* Task to complete
Output everything in the data exactly, leaving the pictures out.

* Provided material
* * * * *
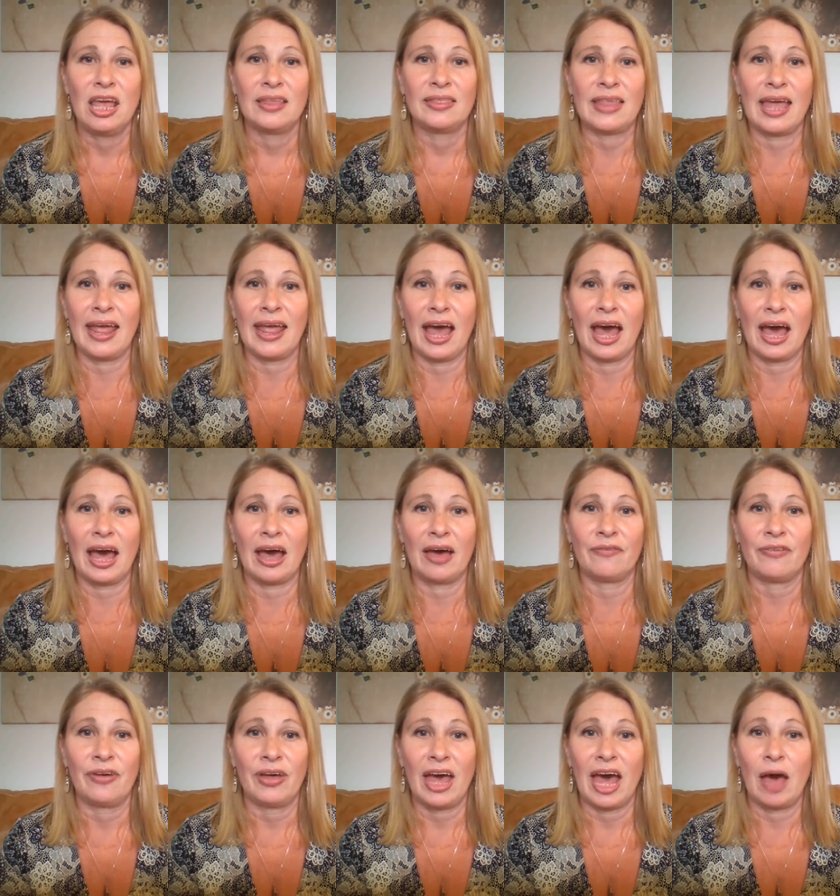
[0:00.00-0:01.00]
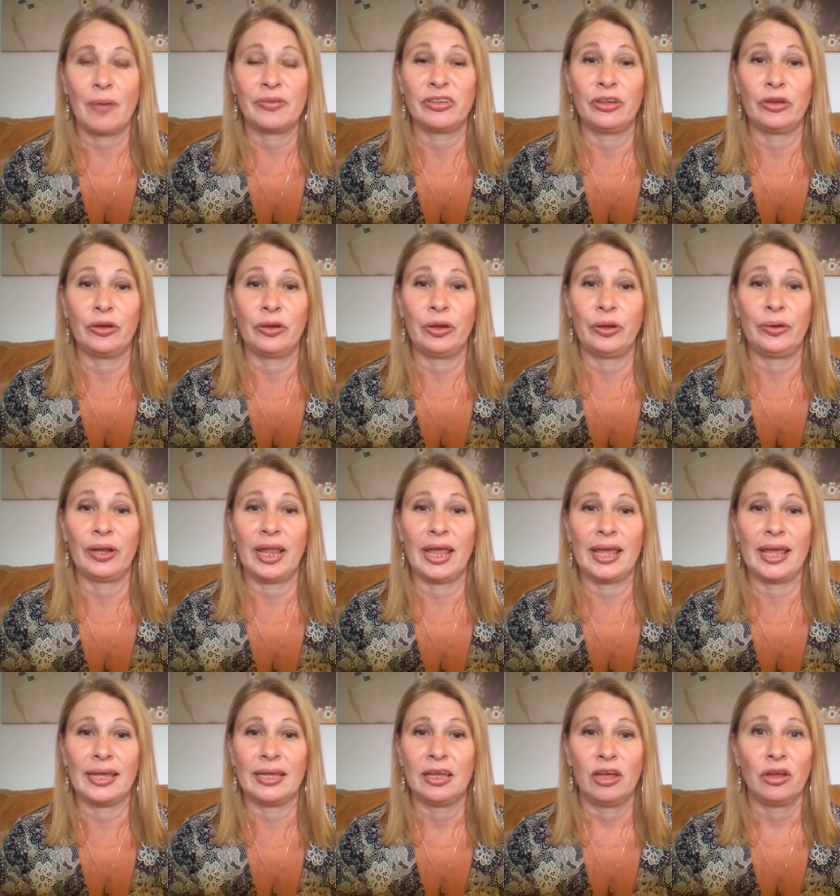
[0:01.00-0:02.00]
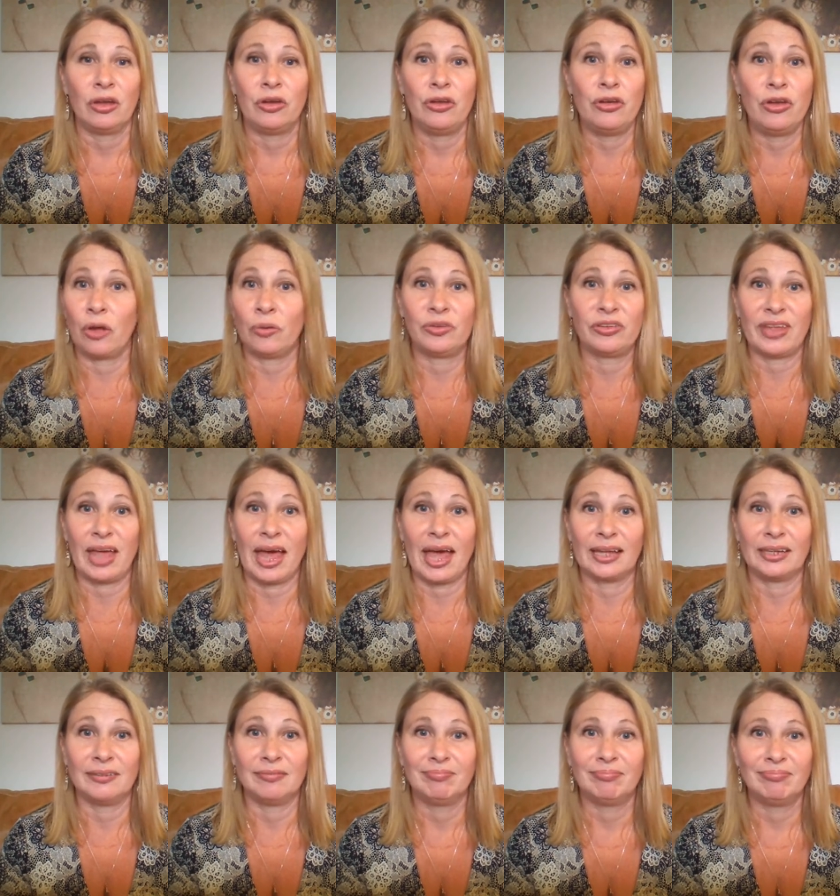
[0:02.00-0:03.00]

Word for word: they have absolutely no say.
* * * * *
* Solution to the exercise
[0:00.00-0:01.00]
[0:01.00-0:02.00]
[0:02.00-0:03.00]

Word for word: they have absolutely no say.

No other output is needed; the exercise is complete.